[SPLIT, MOVED] compound interest, annuities, etc

[manching]

I am working on my business math, and have these questions:

1) i if borrow for 15 years the interest rate is 8% compounded annually and i am able to make the following repayments per year?

a. @12000
b. $15000
c. $18000

i have no idea how to make up this one please help me.

2) a loan of $120,000 is taken out over a 20-year period and interest is charged at 7.5% per annum. find the amount of each repayment if the loan is compounded:

i. annually
ii 6-monthly
iii quarterly

Please help. Many thanks!

manching

 

[stapel]

1) I don't see that any actual question has been posed here. You are borrowing some amount (unstated) and making various different payments over the years. But so what? What are you supposed to do with this information?

2) Use the compound-interest formula they gave you.

Eliz.

 

[soroban]

Hello, manching!

Two questions . . .

(1) If you are given an Amorization problem,
. . how come you were not given the Amortization Formula?

(2) Are the payments made at each compounding period?

2) A loan of $120,000 is taken out over a 20-year period
and interest is charged at 7.5% per annum.
Find the amount of each repayment if the loan is compounded:

(a) annually
(b) semiannually
(c) quarterly

Amortization Formula: \(\displaystyle \L\:A \;=\;P\frac{i(1\,+\,i)^n}{(1\,+\,i)^n\,-\,1}\)

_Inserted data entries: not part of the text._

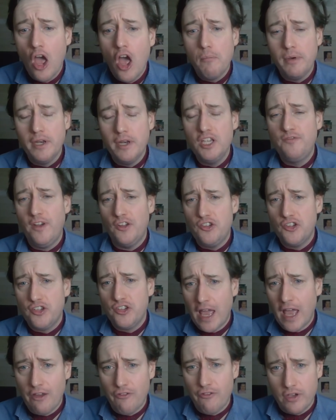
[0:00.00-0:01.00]
but is
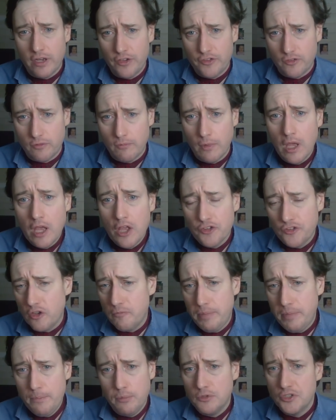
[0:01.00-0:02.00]
vegetarianism. So
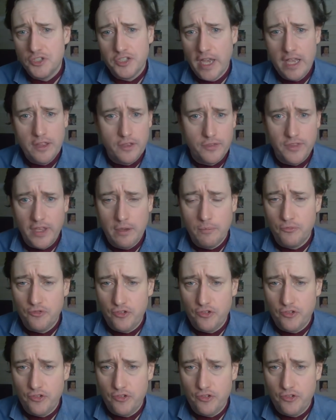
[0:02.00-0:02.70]
people say that the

. . where: \(\displaystyle \:\begin{array}{ccc}P & = & \text{principal borrowed} \\ i & = &\text{periodic interest rate} \\ n & = & \text{number of periods} \\ A & = & \text{periodic payment}\end{array}\)


(a) annual: \(\displaystyle \\,=\,120,000.\;i\,=\,0.075,\;n\,=\,20\)

\(\displaystyle \L A\;=\;120,000\frac{(0.075)(1.075)^{20}}{(1.075)^{20}\,-\,1} \;\approx\; \$11,771.06\)


(b)semmiannual: \(\displaystyle \\,=\,120,000,\;i\,=\,\frac{7.5\%}{2} \,=\,0.0375,\;n\,=\,40\)

\(\displaystyle \L A\;=\;120,000\frac{(0.0375)(1.0375)^{40}}{(1.0375)^{40}\,-\,1} \;\approx\;\$5839.13\)


(c) quarterly: \(\displaystyle \\,=\,120,000,\;i \,=\,\frac{7.5\%}{4} \,=\,0.01875,\;n\,=\,80\)

\(\displaystyle \L A \;=\;120,000\frac{(0.01875)(1.01875)^{80}}{(1.01875)^{80}\,-\,1} \;\approx\;\$2907.92\)

 

[Denis]

1) i if borrow for 15 years the interest rate is 8% compounded annually and i am able to make the following repayments per year?
a. $12000
b. $15000
c. $18000

Looks like you want to calculate the amount you can borrow;
formula: A = P(1 + f) / i where f = 1 / (1 + i)^n

1st case: A = 12000(1 + f) / .08 where f = 1 / (1.08)^15

 

[manching]

Denis,

many thanks to solve the questions I was posting , you made my day.


have a lovely day

manching

 

[manching]

Soroban,

Many thanks to solve the questions I posted, you made my day.



Discounted interest rate count: the questionis?

Formul : Amount borrowed= 100xsum required (divided) 100-(discount interest ratexlength of the loan in years) that for started loan which it pay up front interest plus principal.

100x3000 divided 100-(0.075x12months) and according to this formula ask me to culculate equivalent flat and simple interest rated for the following loan I will borrow?

I borrow 3000 from bank and the discounted interest rate is 7.5% the loan for 12 months?

regards

manching